(Record excerpts):
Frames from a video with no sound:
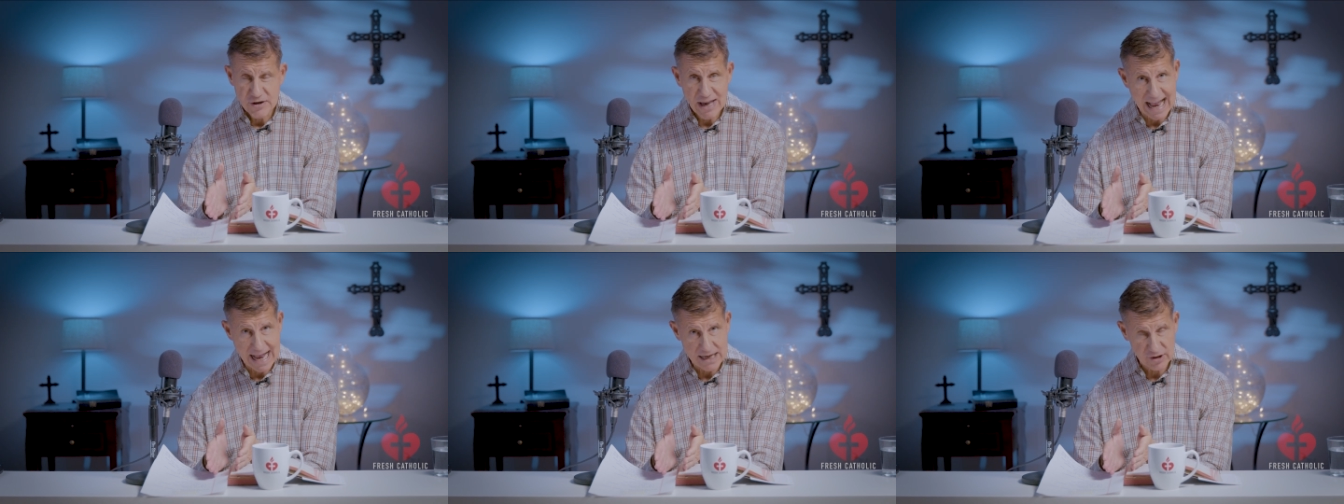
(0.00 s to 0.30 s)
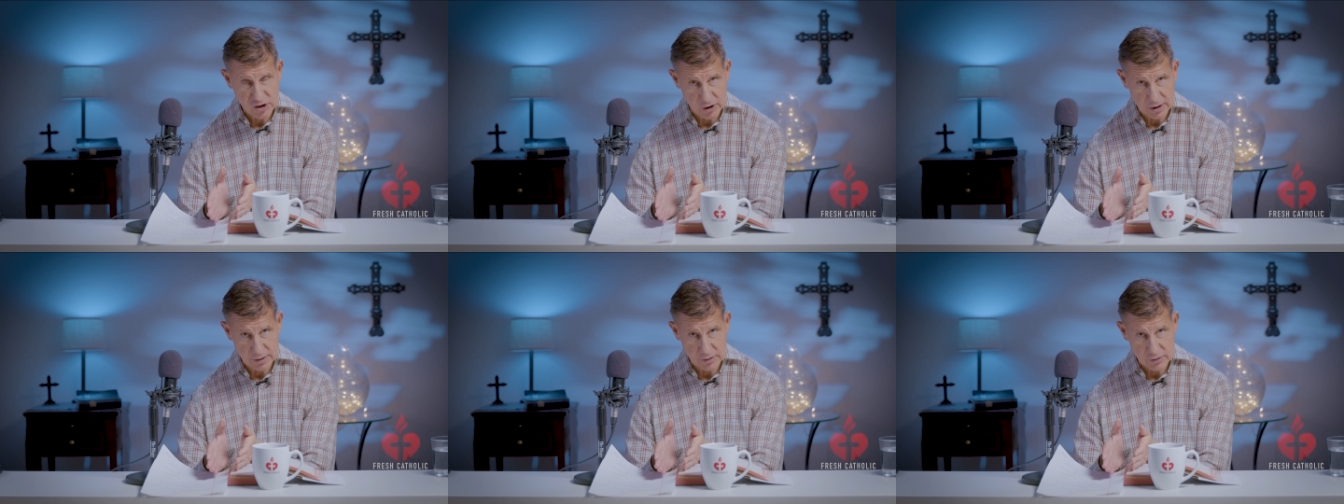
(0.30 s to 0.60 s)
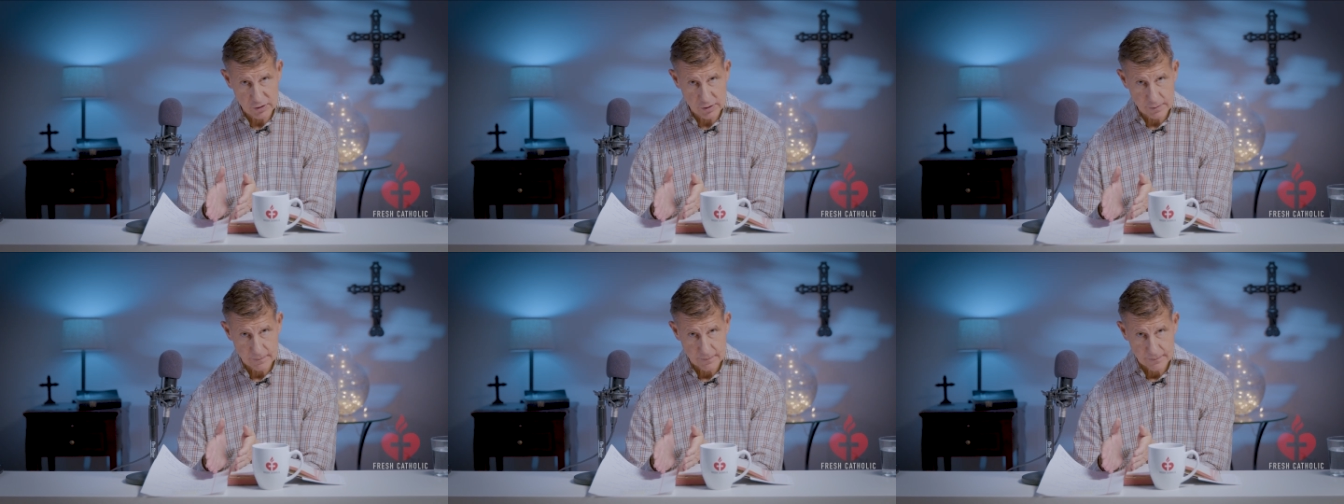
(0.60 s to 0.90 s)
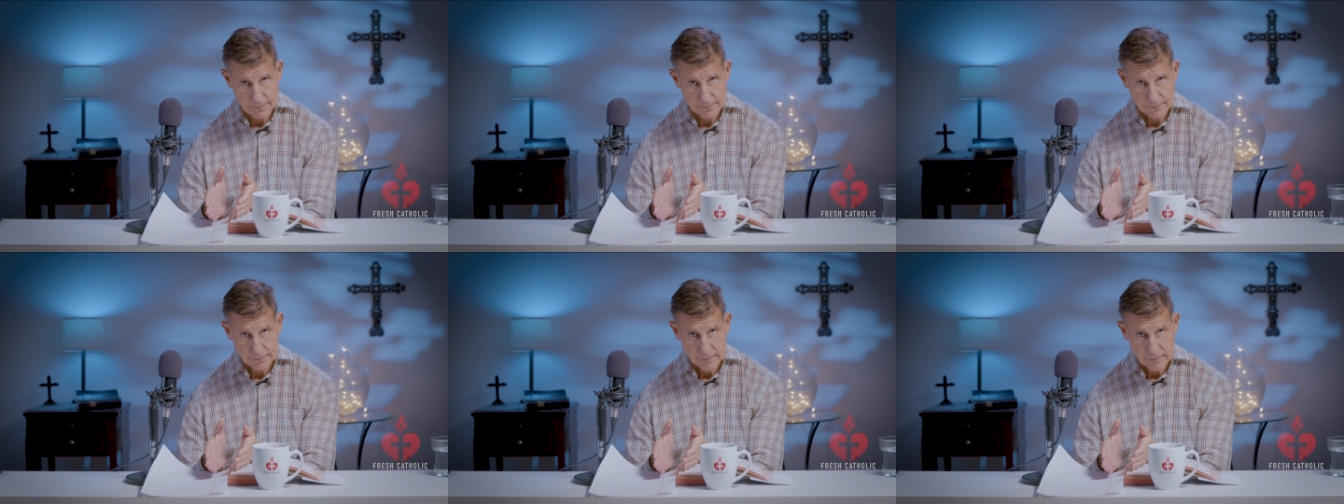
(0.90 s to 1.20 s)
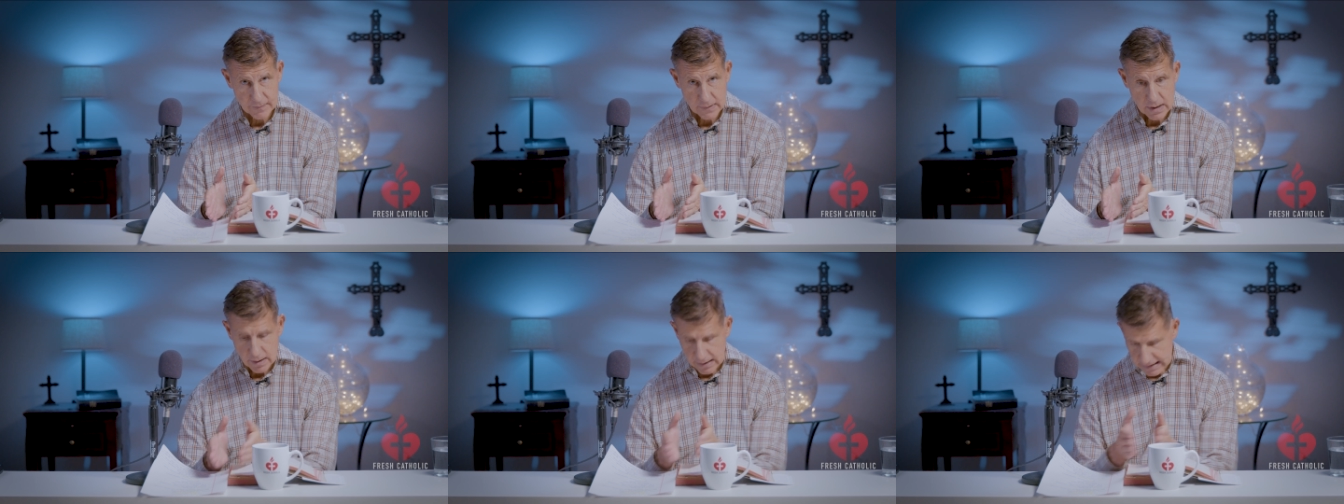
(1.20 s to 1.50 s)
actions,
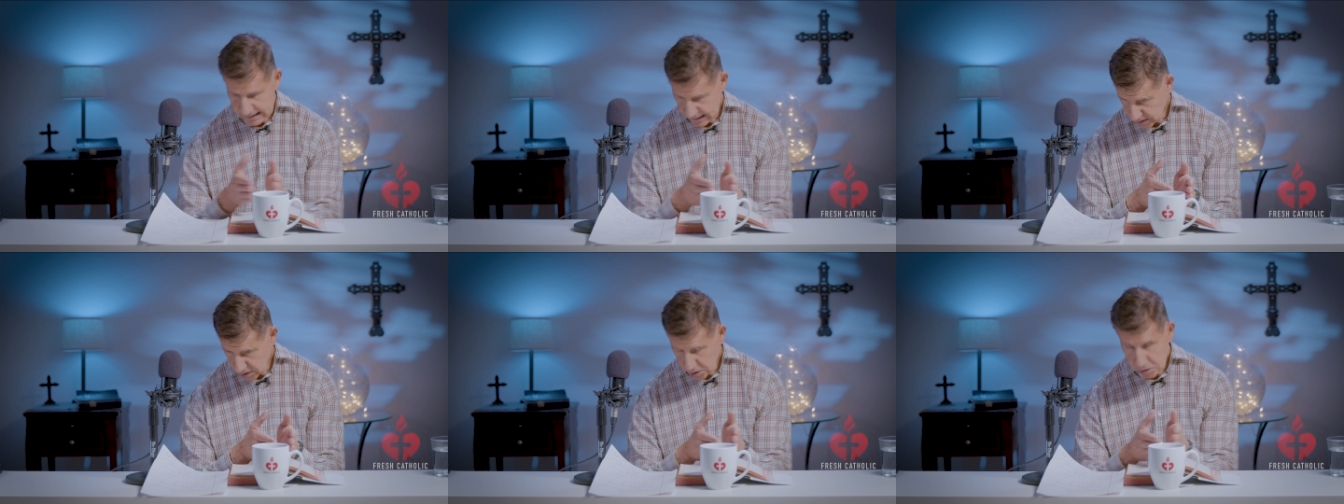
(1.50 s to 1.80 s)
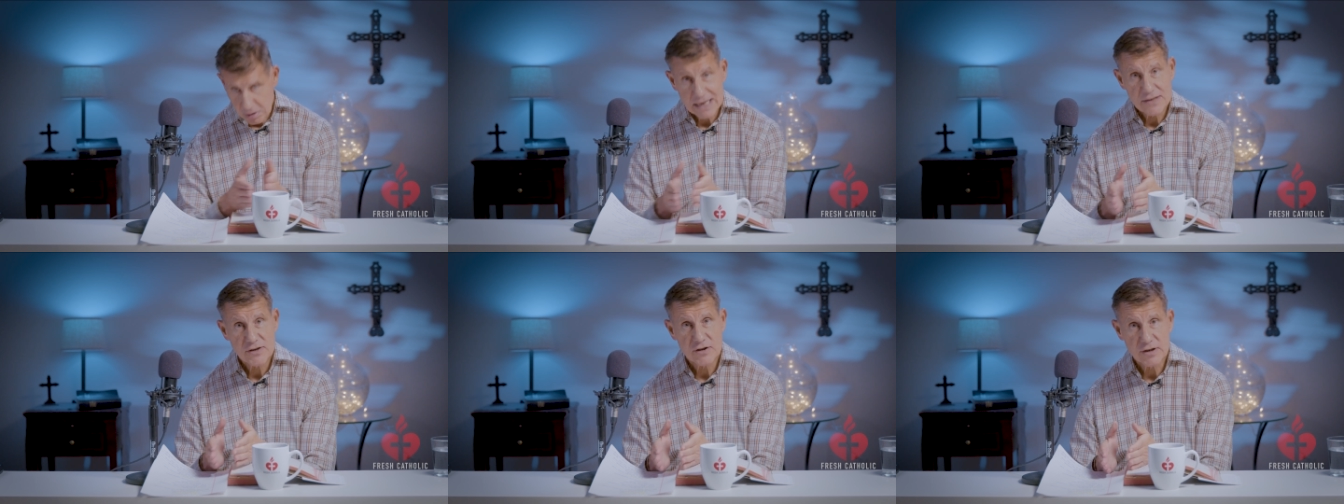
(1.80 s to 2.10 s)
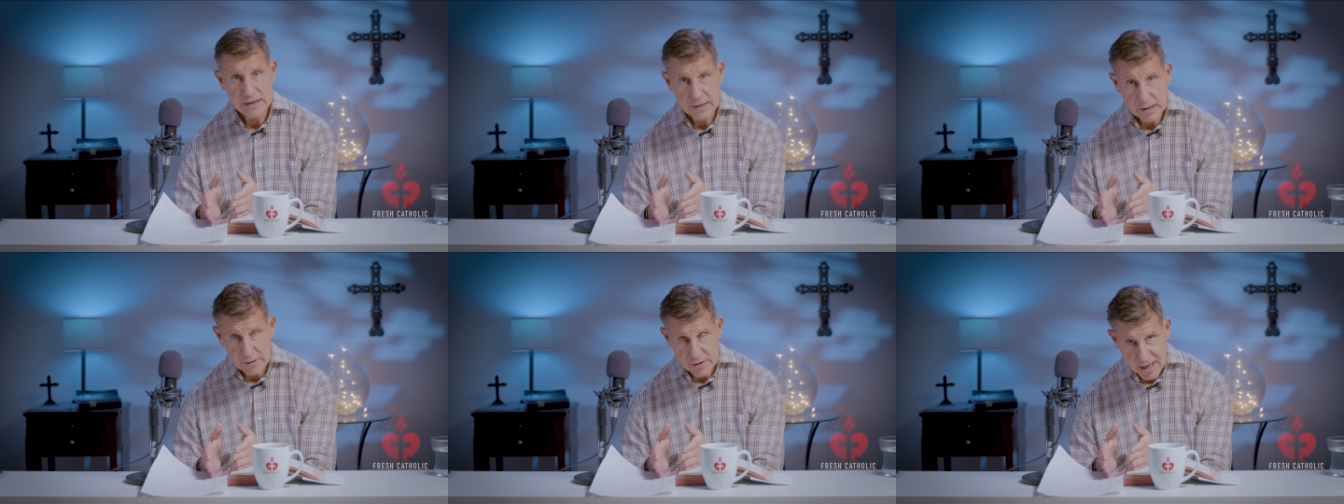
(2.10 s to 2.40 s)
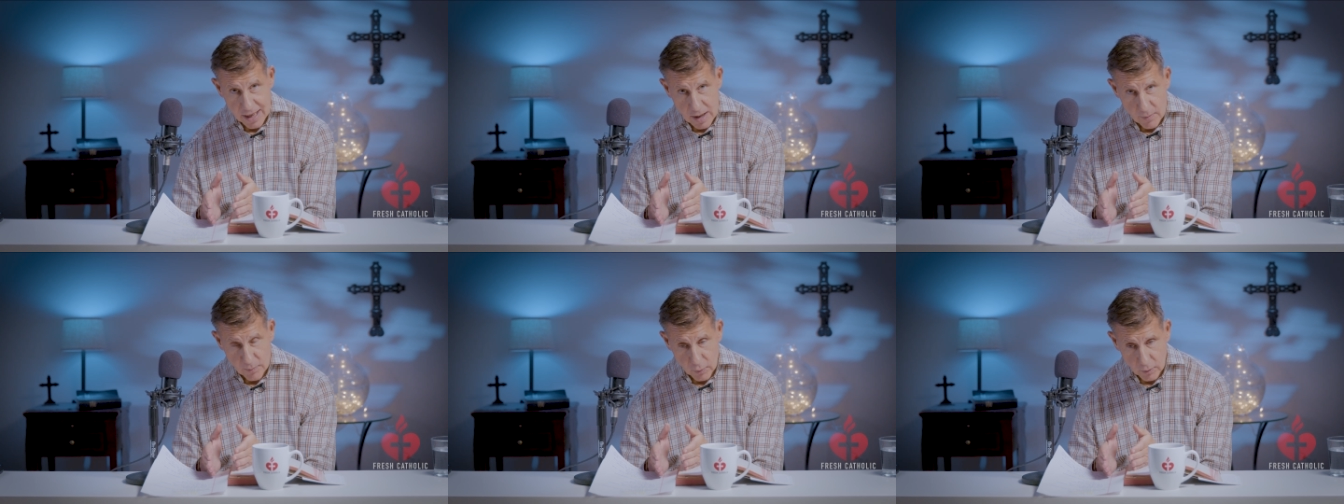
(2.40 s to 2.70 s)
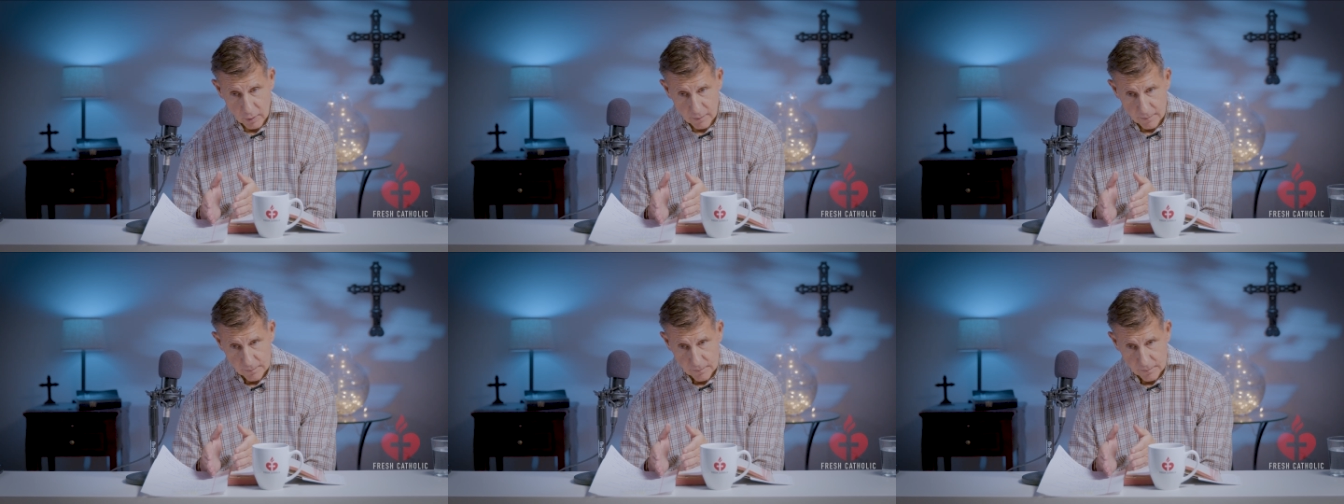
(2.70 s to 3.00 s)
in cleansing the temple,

(Assignment): Omit the pictures and output all of the other material exactly.

(Response box):
Frames from a video with no sound:
(0.00 s to 0.30 s)
(0.30 s to 0.60 s)
(0.60 s to 0.90 s)
(0.90 s to 1.20 s)
(1.20 s to 1.50 s)
actions,
(1.50 s to 1.80 s)
(1.80 s to 2.10 s)
(2.10 s to 2.40 s)
(2.40 s to 2.70 s)
(2.70 s to 3.00 s)
in cleansing the temple,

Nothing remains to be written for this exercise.